In the present study, we tested the hypothesis that MBCT in addition to TAU would reduce the risk of depressive relapse when compared with TAU alone in the context of the Swiss health care system in a sample of remitted depressed patients with three or more past depressive episodes. Moreover, we investigated whether a regular degree of practice was associated with diminished relapse rates.
As the present study aims to be a replication trial of the two previous MBCT trials (Ma and Teasdale, 2004; Teasdale et al., 2000), inclusion/exclusion criteria and treatment framework were identical. The only difference between these studies and the present trial was the number of previous depressive episodes. Whereas a portion of the sample in the former studies (appx 20%) had 1–2 past episodes, we limited the inclusion to patients with 3 or more previous episodes. The rationale for this was based on previous findings (Ma and Teasdale, 2004; Teasdale et al., 2000) showing that MBCT reduces relapse rate specifically in people with 3 or more previous episodes.
Inclusion criteria were as follows: history of recurrent major depression according to DSM-IV (Diagnostic and Statistical Manual of Mental Disorders; American Psychiatric Association, 1994) assessed with the Structured Clinical Interview for DSM-IV (First et al., 1996); at least three past depressive episodes (2 episodes in the past 5 years and at least one in the past 2 years); remission for at least 3 months at time of enrolment. The Montgomery–Asberg Depression Rating Scale score (MADRS; Montgomery and Asberg, 1979) had to be ≤ 13, corresponding to the baseline score of 10 (Zimmerman et al., 2004) on the Hamilton Rating Scale for Depression 17-items (HRSD; Hamilton, 1960), which was the cut-off score used as inclusion criterion in the two previous MBCT trials (Ma and Teasdale, 2004; Teasdale et al., 2000). Participants were required to have a history of treatment with antidepressants but to currently be off medication for at least 3 months before enrolment. As it was not possible to determine the adequacy of treatment by antidepressant medication this criterion was used as an indicator that in the naturalistic course of service delivery patients had been judged as appropriate for pharmacotherapy by their treating physician.
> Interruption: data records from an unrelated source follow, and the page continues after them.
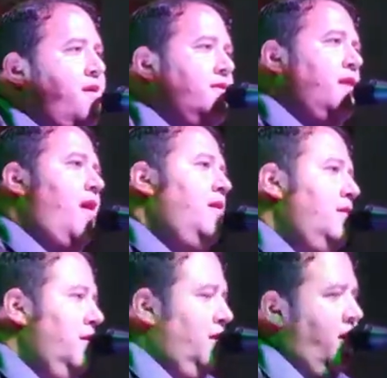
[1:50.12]
Amonte
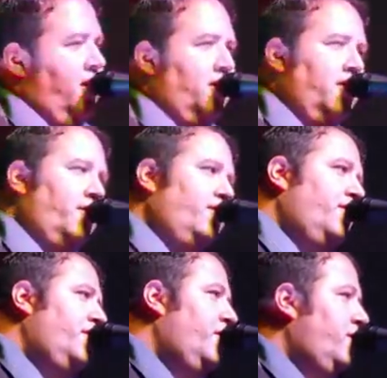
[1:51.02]
sat in on drums for
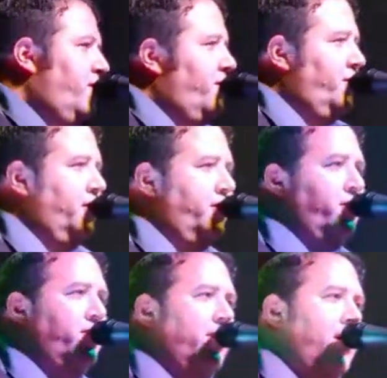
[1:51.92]
a few acts of the
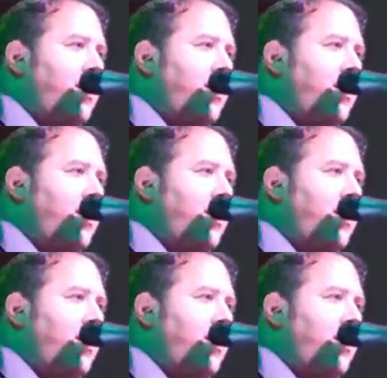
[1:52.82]
night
Patients with the following conditions were excluded: history of schizophrenia or schizoaffective disorder; current substance abuse, eating disorder, or obsessive compulsive disorder; organic mental disorder, pervasive developmental disorder or borderline personality disorder; dysthymia with onset before age 20; more than four sessions of CBT ever; current psychotherapy or counselling more frequently than once per month; current practice of meditation more than once per week or yoga more than twice per week.
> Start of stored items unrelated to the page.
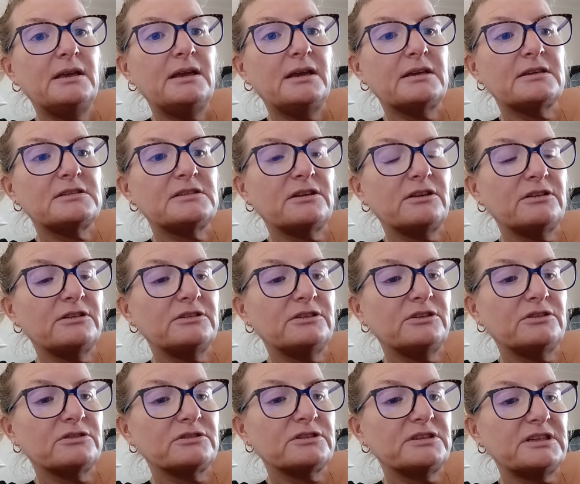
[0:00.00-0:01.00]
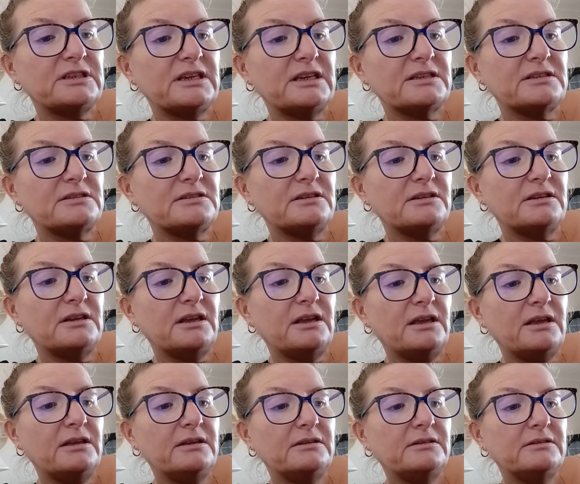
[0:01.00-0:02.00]
saw the doctor
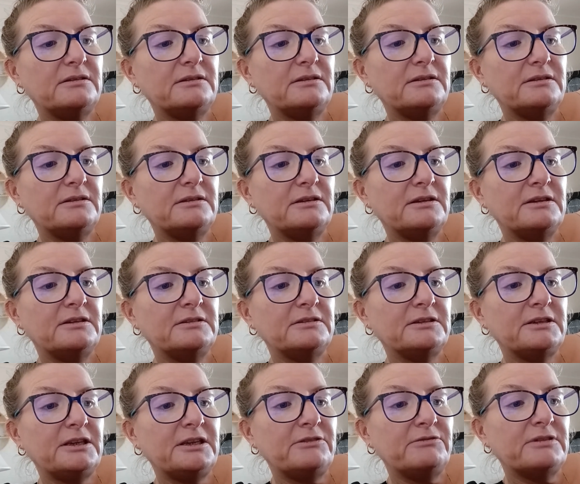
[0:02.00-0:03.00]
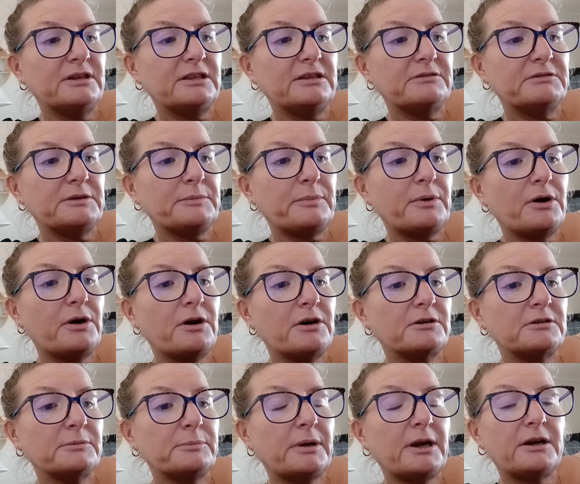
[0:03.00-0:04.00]
yesterday and he read the report, and
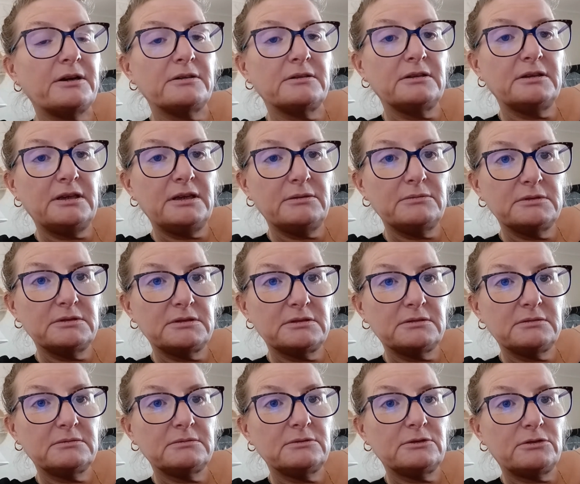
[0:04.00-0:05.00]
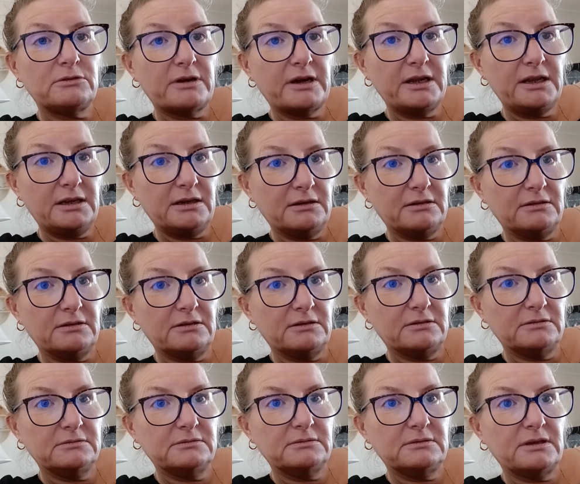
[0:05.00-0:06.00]
apparently I was crying a lot.
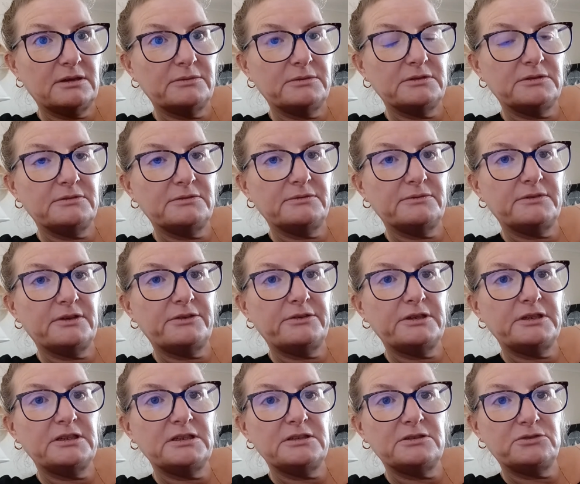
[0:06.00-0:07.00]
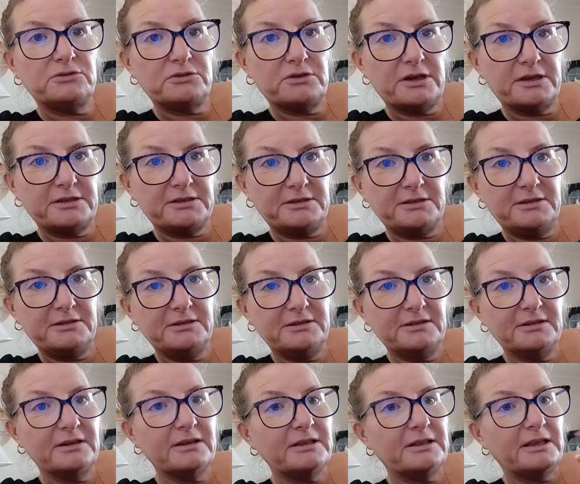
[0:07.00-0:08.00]
I was very distressed.
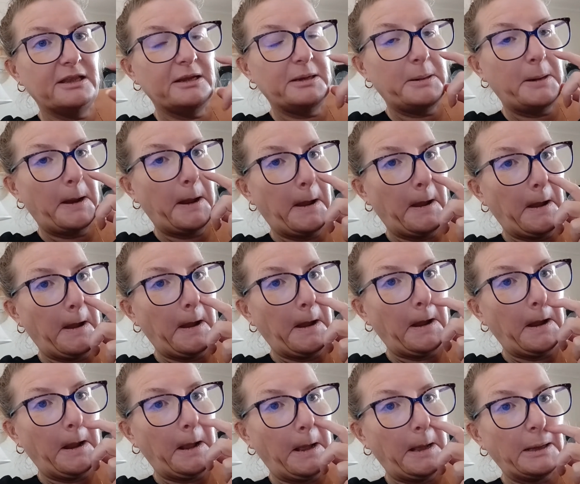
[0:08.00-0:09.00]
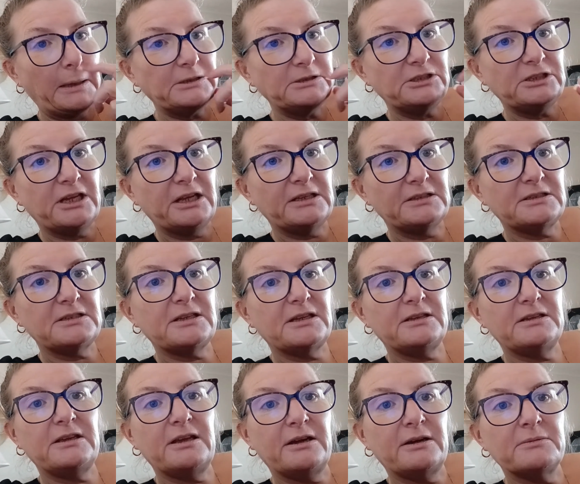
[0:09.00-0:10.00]
And then Jane said,
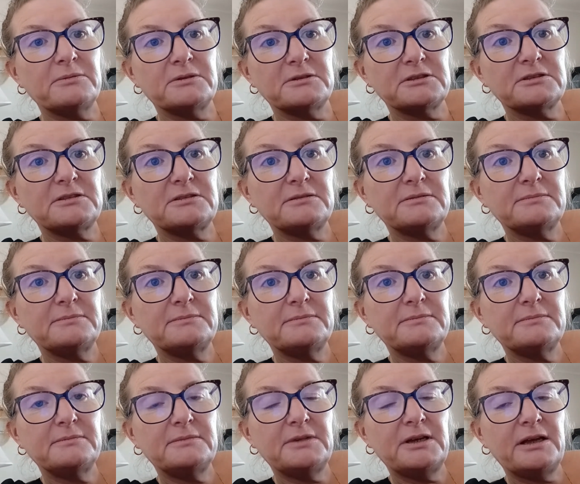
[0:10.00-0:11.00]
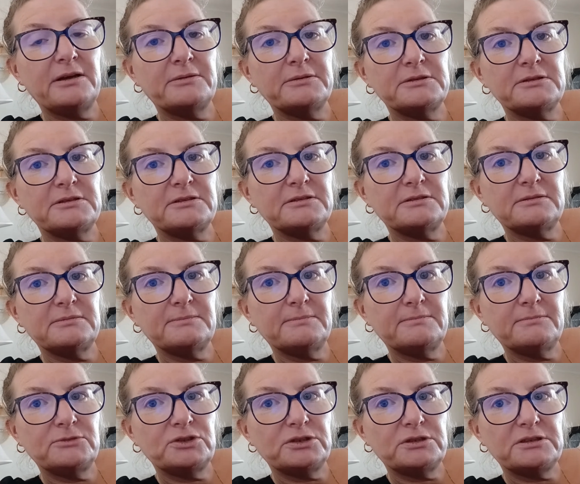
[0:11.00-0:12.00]
yeah, I was
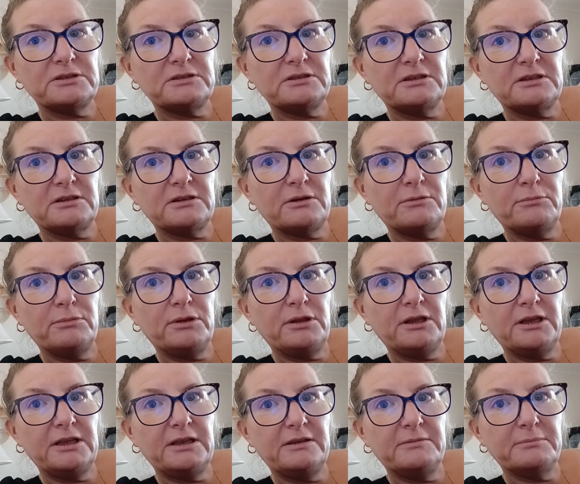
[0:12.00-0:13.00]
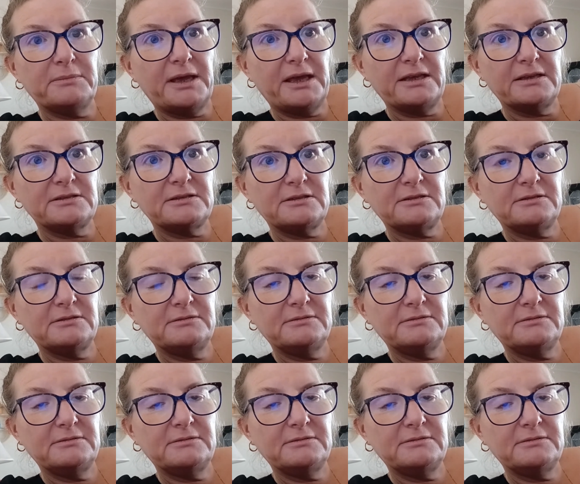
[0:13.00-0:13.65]
just in a complete mess.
The study protocol and the informed consent form received approval from the ethics committee of the Geneva University Hospitals.
Sample size was estimated on the basis of previously reported relapse rates of 35% with MBCT and 70% with TAU (Ma and Teasdale, 2004; Teasdale et al., 2000). In order to have 80% power to detect such a difference (chi-square test for proportions, two-sided, significance level at .05), fifty-six patients (28 per group) were required.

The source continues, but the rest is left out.